# What you are asked to do
Beginning with the first line below, output every record verbatim and leave out the images.

[Stored items from a collection]
= = = = = = =

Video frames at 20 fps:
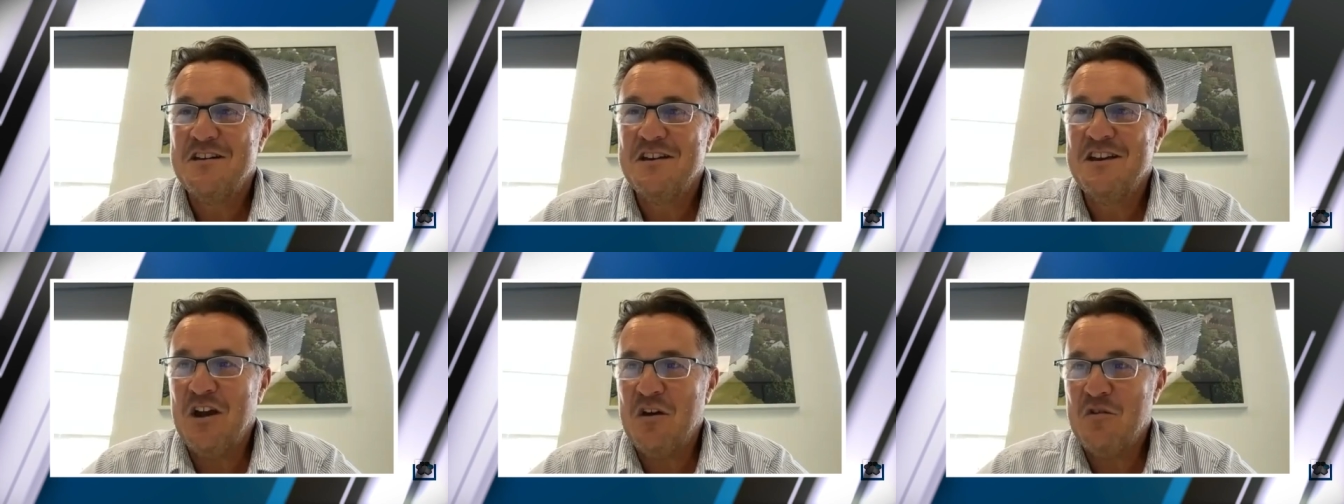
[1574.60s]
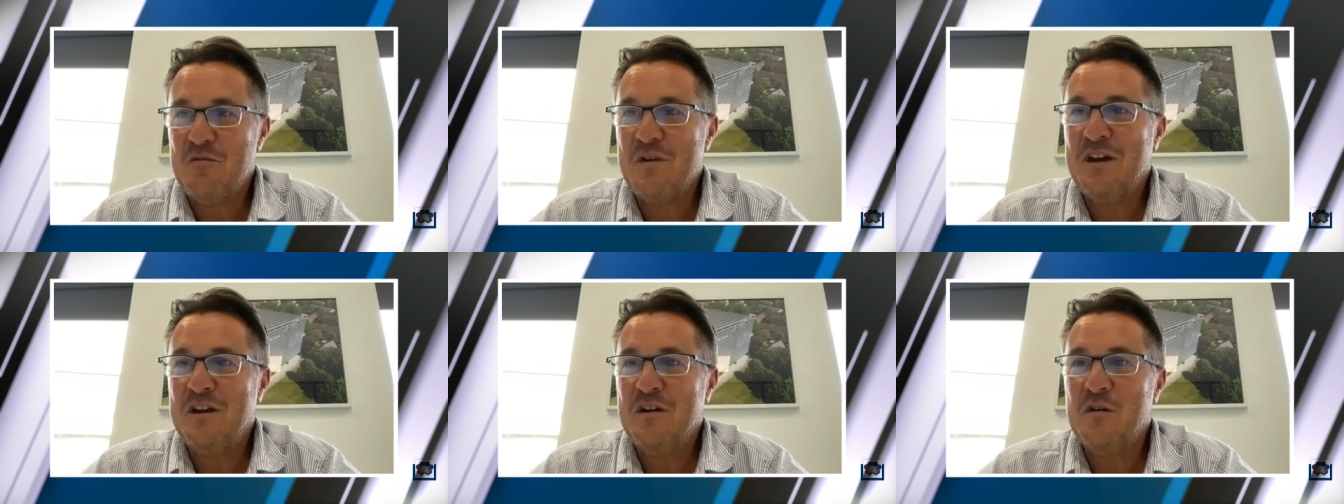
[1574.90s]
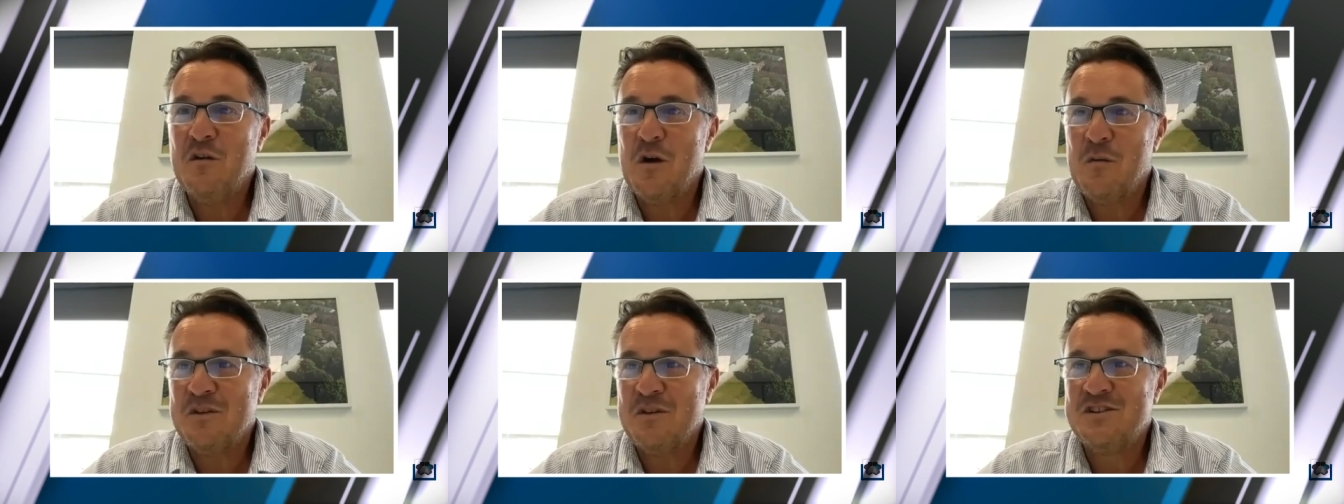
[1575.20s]
you know
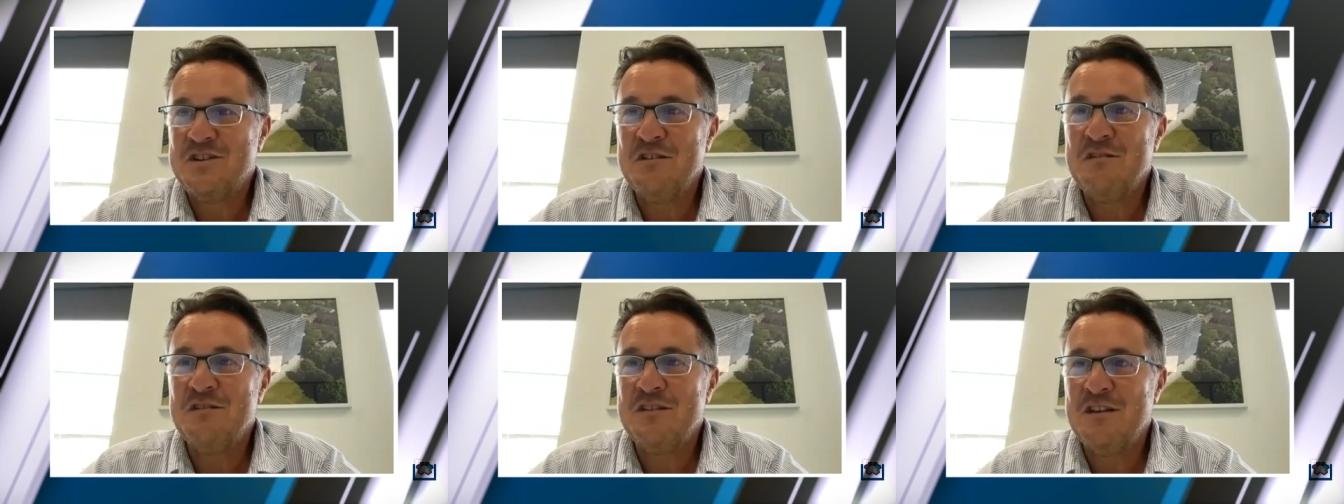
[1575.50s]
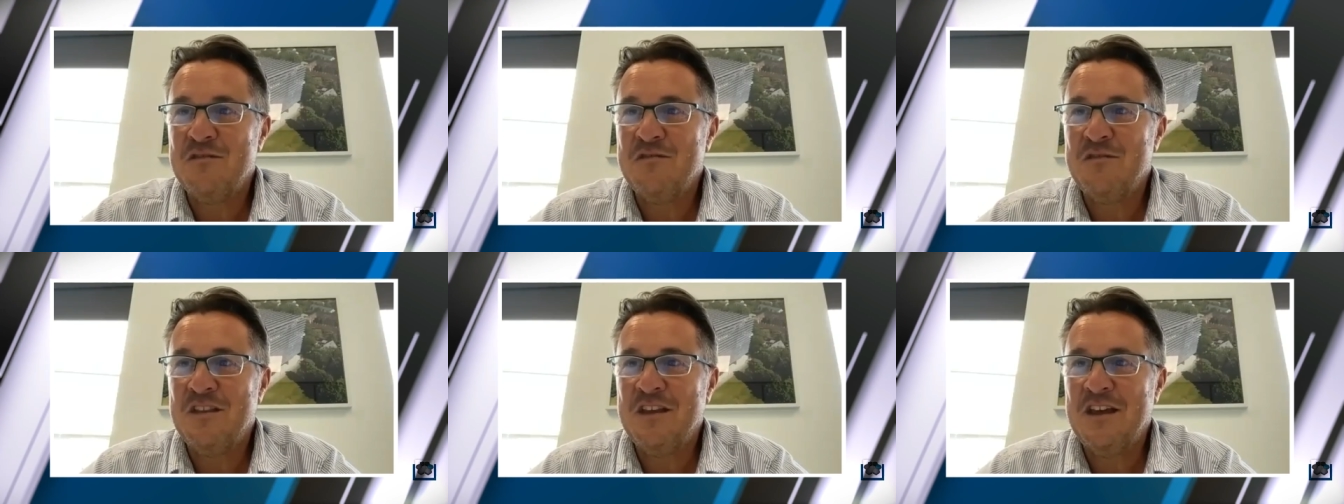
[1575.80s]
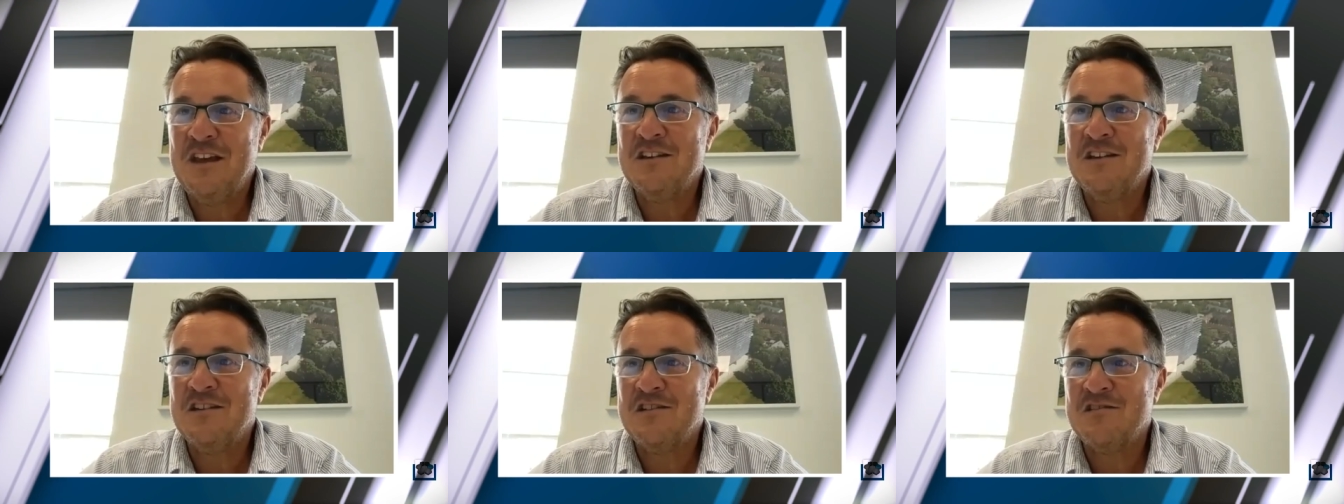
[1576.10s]
real opportunity for
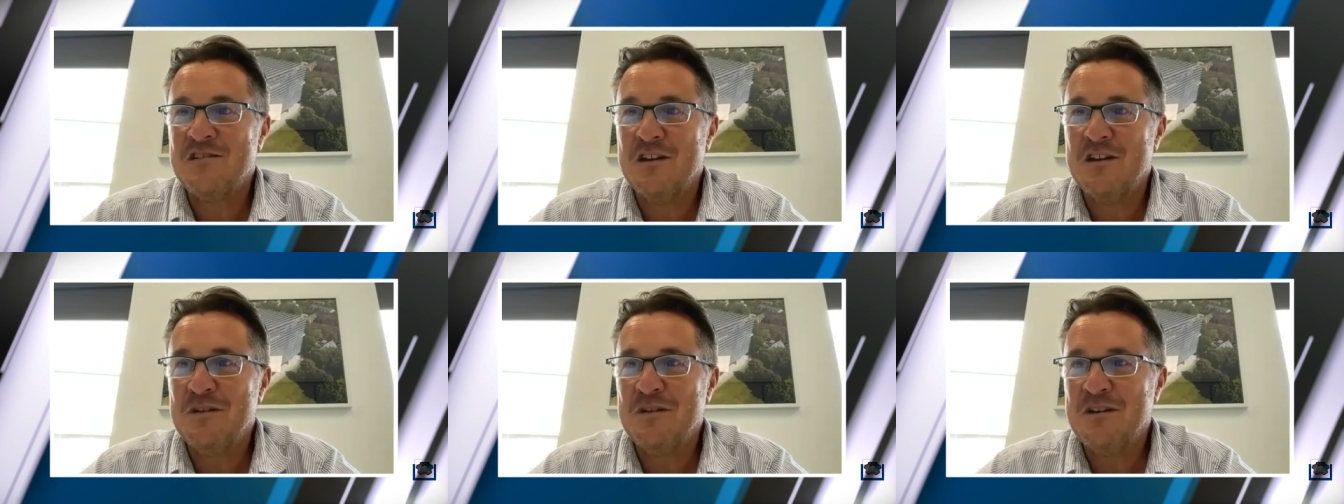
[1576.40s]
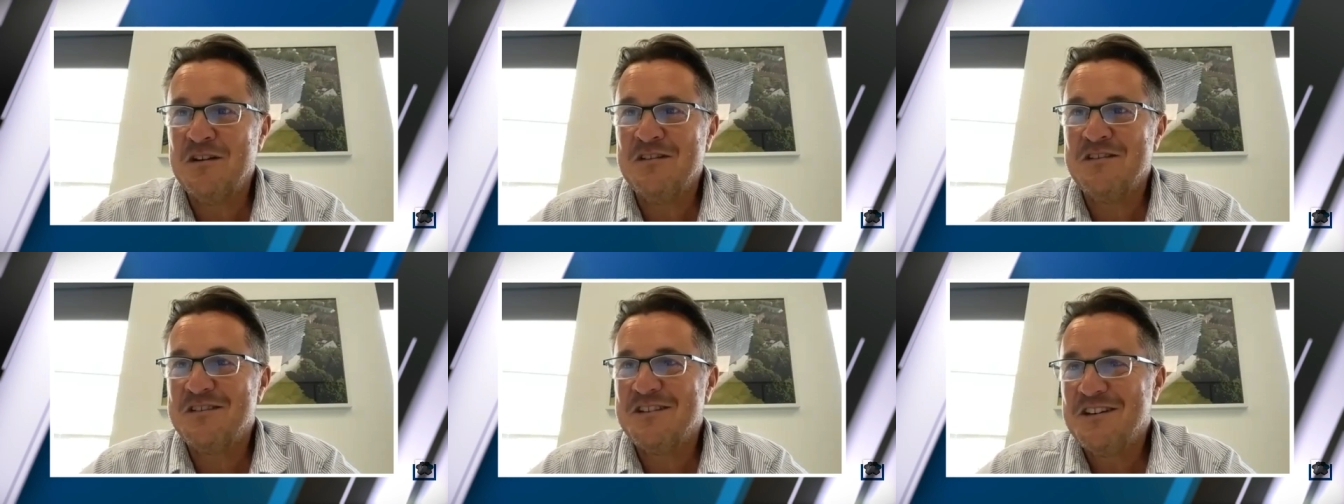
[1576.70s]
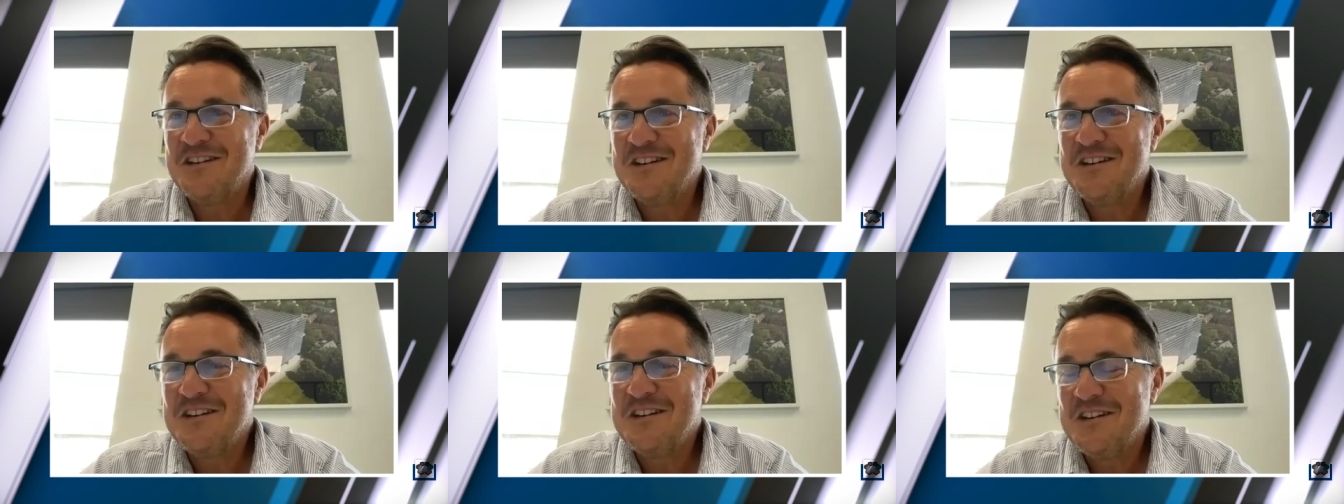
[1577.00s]
the industry because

= = = = = = =

# Task response
Video frames at 20 fps:
[1574.60s]
[1574.90s]
[1575.20s]
you know
[1575.50s]
[1575.80s]
[1576.10s]
real opportunity for
[1576.40s]
[1576.70s]
[1577.00s]
the industry because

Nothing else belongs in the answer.